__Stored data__
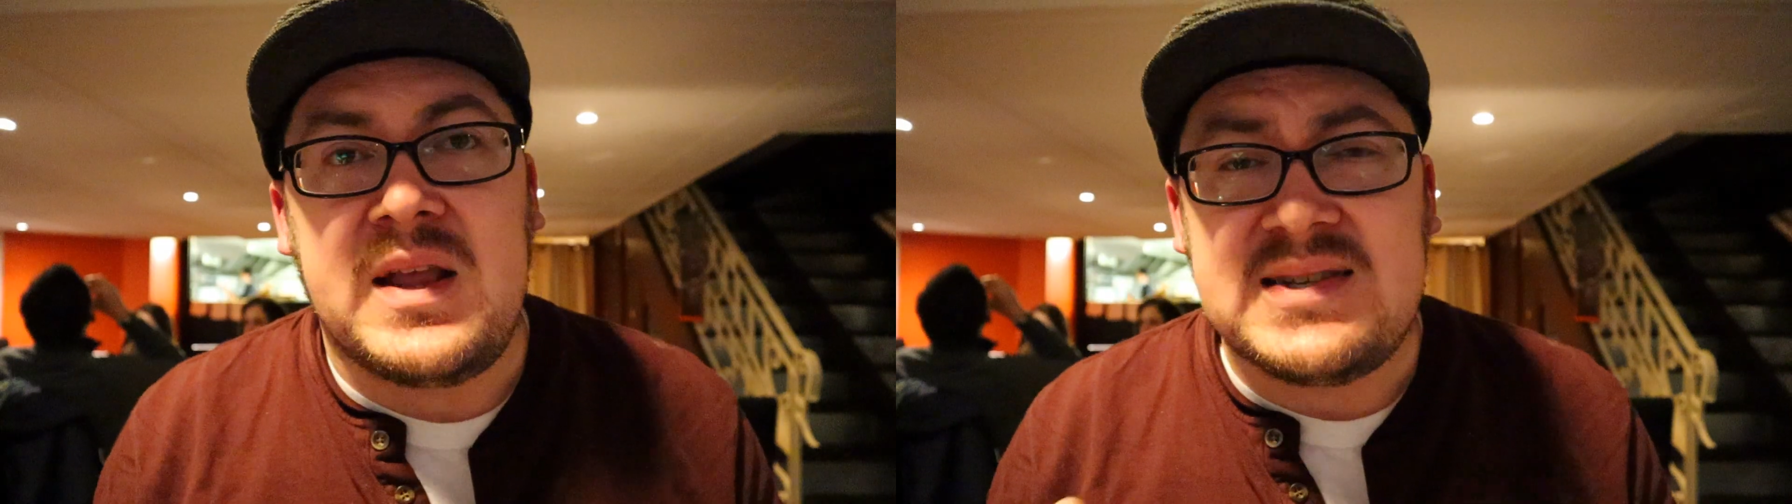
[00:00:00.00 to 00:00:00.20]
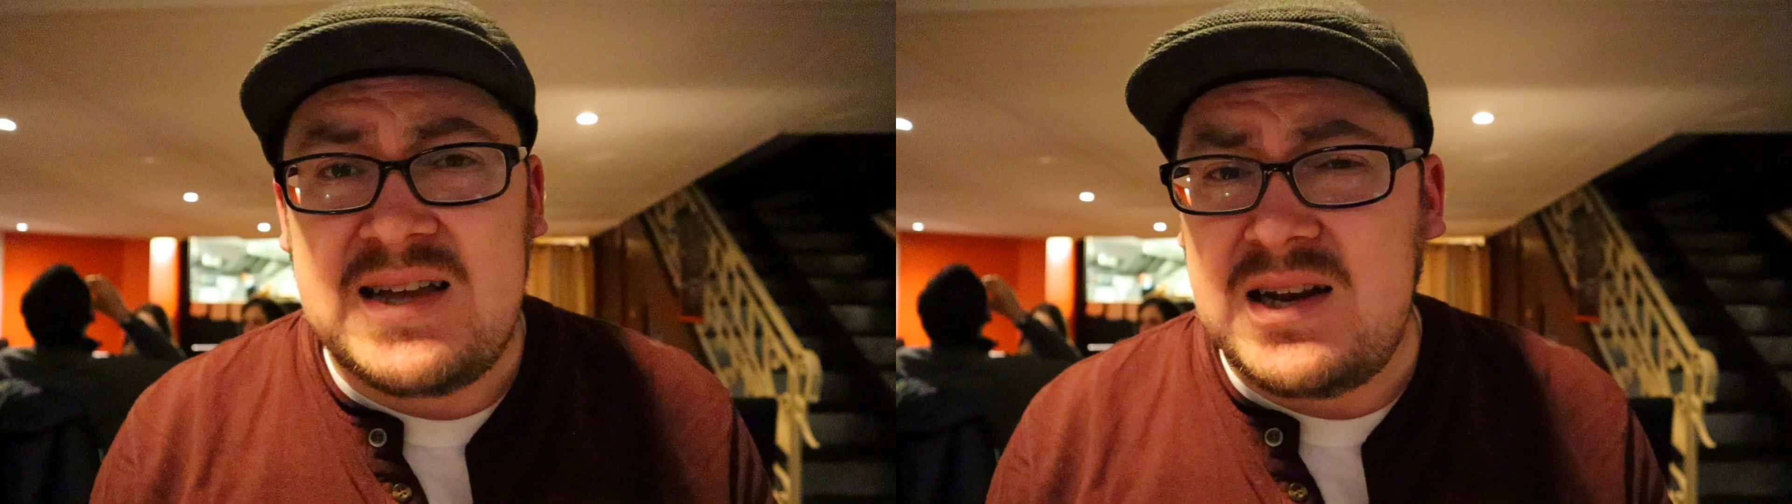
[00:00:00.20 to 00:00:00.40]

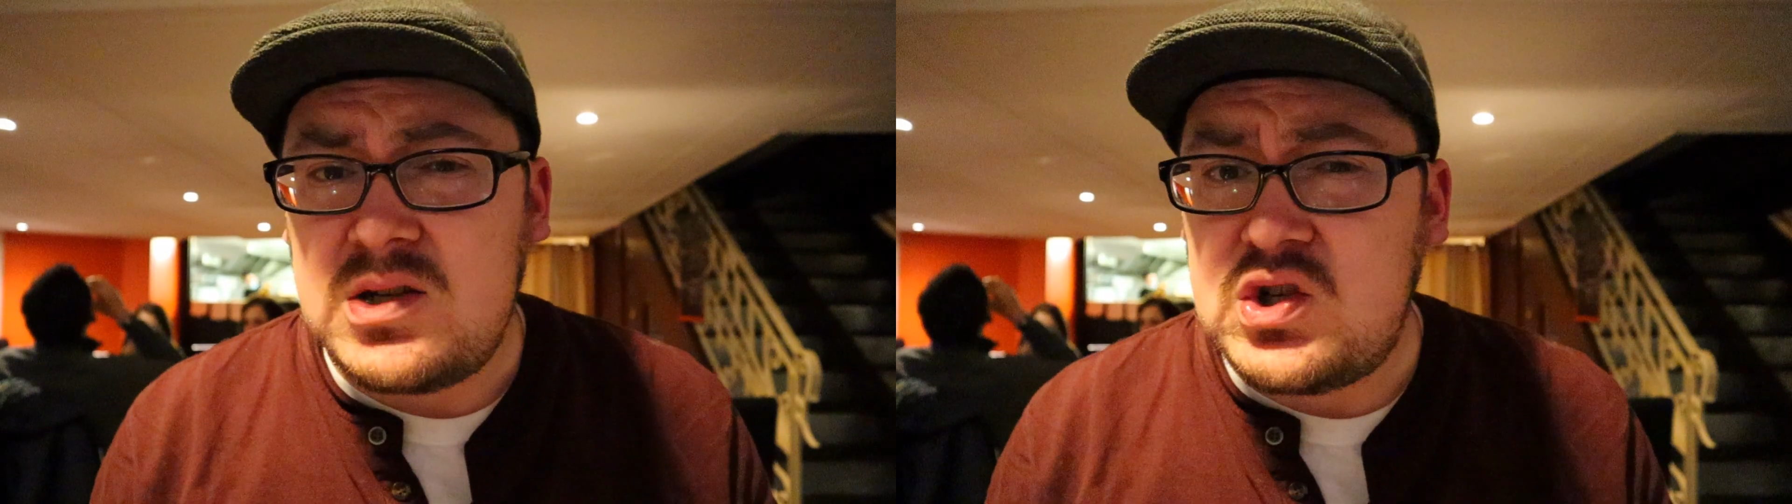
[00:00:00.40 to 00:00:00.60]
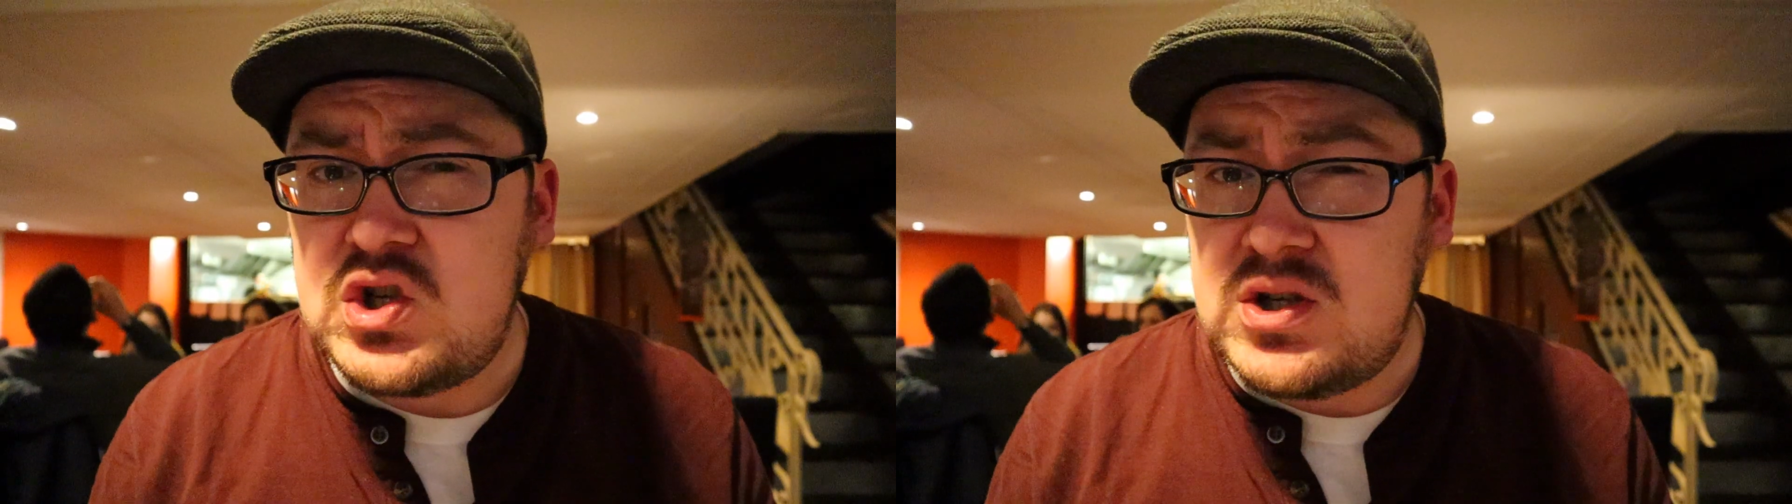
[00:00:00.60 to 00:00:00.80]
It's
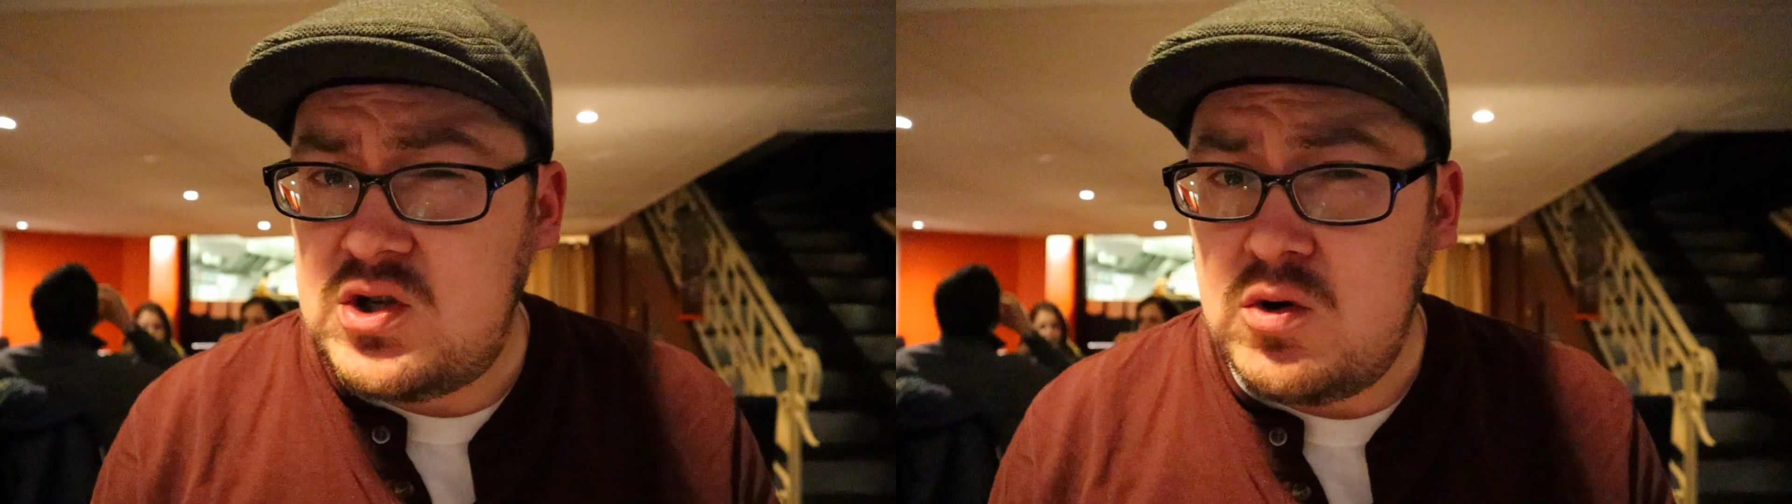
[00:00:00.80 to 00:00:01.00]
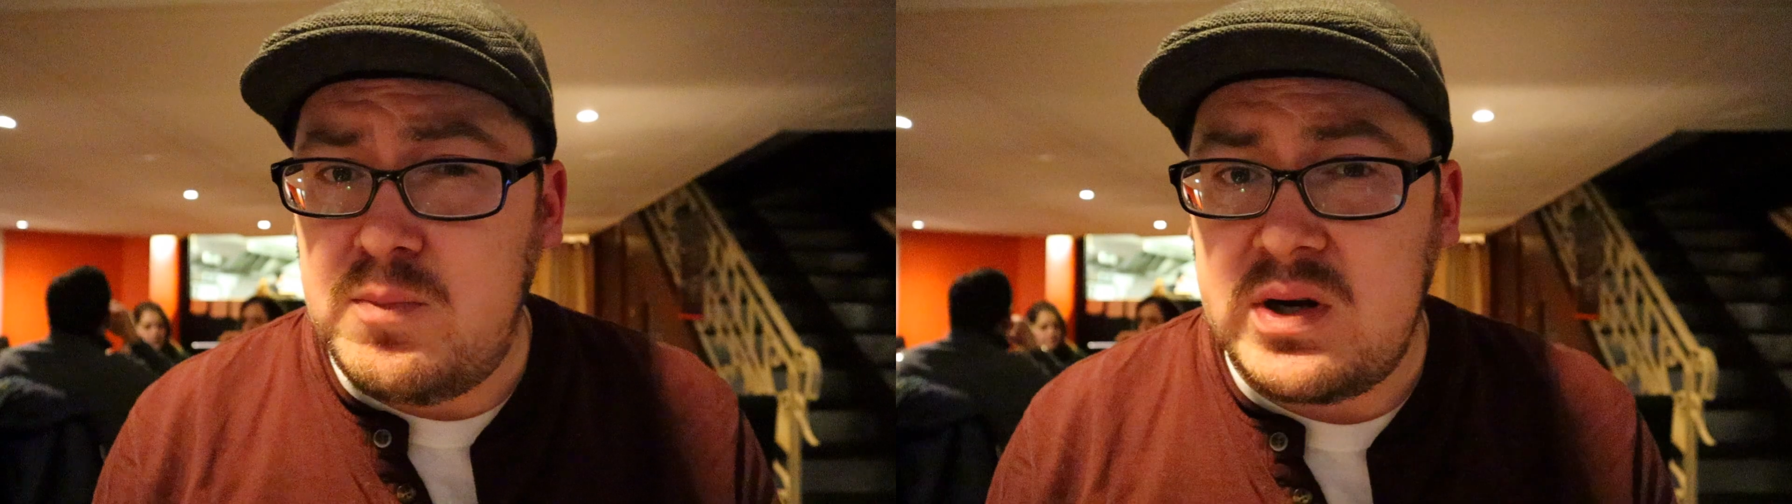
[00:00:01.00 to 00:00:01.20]
not super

__Exercise instructions__
Please reproduce every record exactly as written, excluding the pictures.

__Your solution__
[00:00:00.00 to 00:00:00.20]
[00:00:00.20 to 00:00:00.40]

[00:00:00.40 to 00:00:00.60]
[00:00:00.60 to 00:00:00.80]
It's
[00:00:00.80 to 00:00:01.00]
[00:00:01.00 to 00:00:01.20]
not super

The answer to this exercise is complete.